YOUR TASK: In the records below, find the line with "[1.00-2.00s]" and repeat it and every line after it, exactly, without any pictures.
[[ LISTED RECORDS open ]]
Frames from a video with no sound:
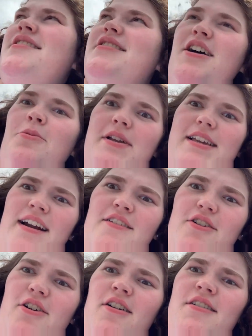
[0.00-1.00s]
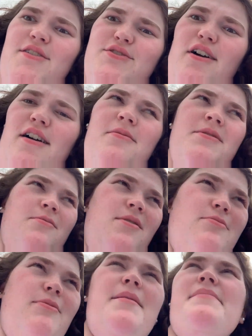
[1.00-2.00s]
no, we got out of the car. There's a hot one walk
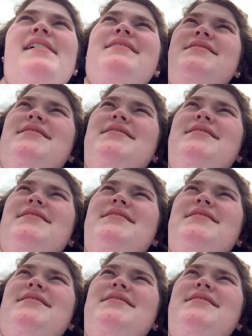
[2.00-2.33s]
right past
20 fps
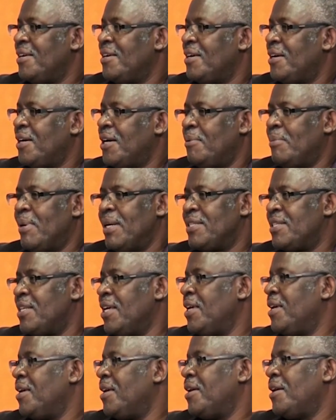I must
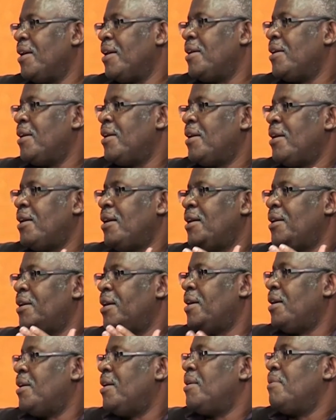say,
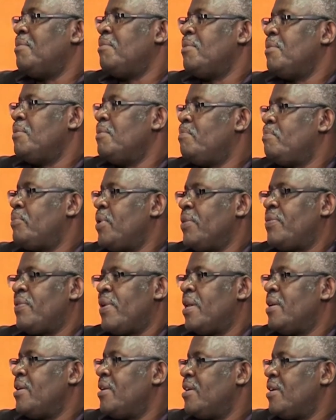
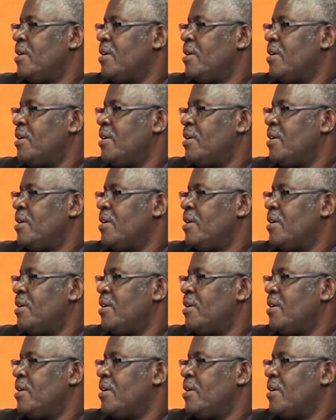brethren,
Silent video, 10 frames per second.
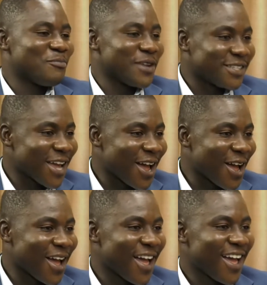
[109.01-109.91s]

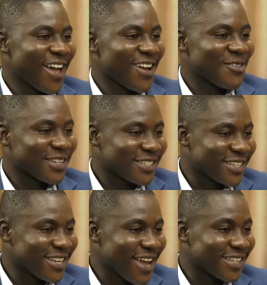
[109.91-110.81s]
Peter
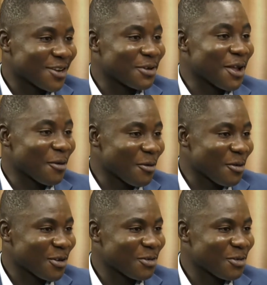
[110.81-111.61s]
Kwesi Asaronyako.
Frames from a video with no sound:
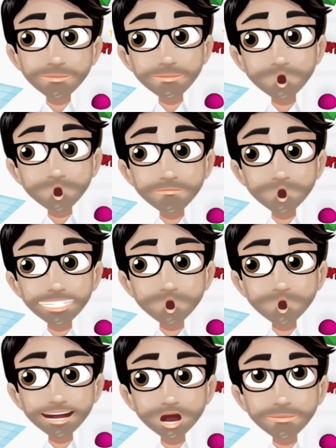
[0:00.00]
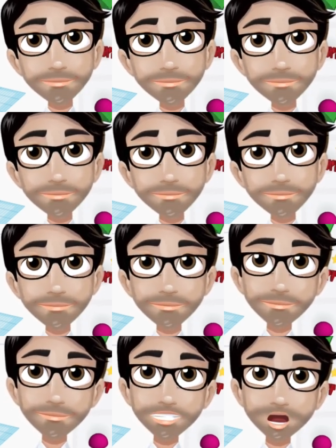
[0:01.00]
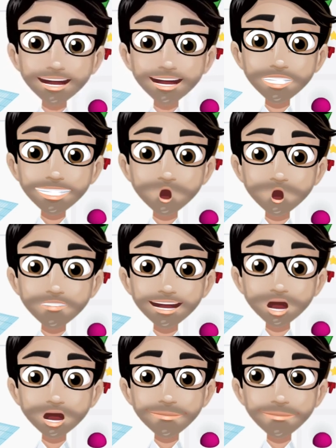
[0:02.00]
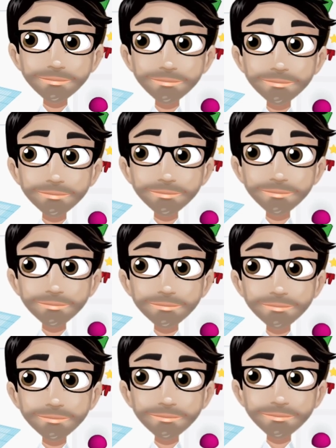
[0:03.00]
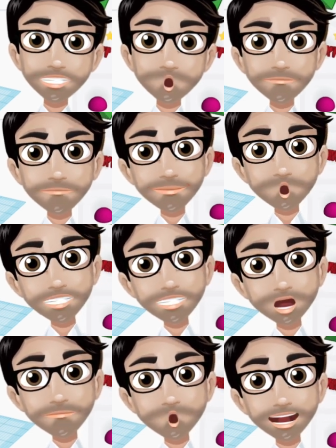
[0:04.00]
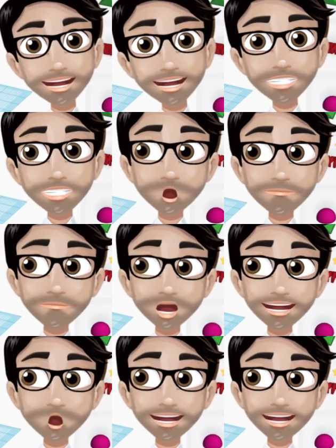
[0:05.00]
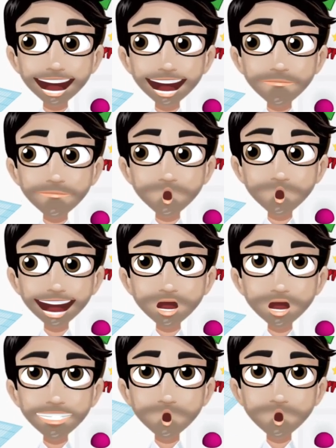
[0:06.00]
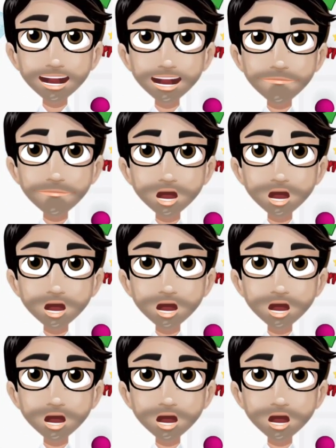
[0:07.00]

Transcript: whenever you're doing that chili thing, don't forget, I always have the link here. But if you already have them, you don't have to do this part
[[ LISTED RECORDS closed ]]
COMPLETED EXERCISE:
[1.00-2.00s]
no, we got out of the car. There's a hot one walk
[2.00-2.33s]
right past
20 fps
I must
say,
brethren,
Silent video, 10 frames per second.
[109.01-109.91s]

[109.91-110.81s]
Peter
[110.81-111.61s]
Kwesi Asaronyako.
Frames from a video with no sound:
[0:00.00]
[0:01.00]
[0:02.00]
[0:03.00]
[0:04.00]
[0:05.00]
[0:06.00]
[0:07.00]

Transcript: whenever you're doing that chili thing, don't forget, I always have the link here. But if you already have them, you don't have to do this part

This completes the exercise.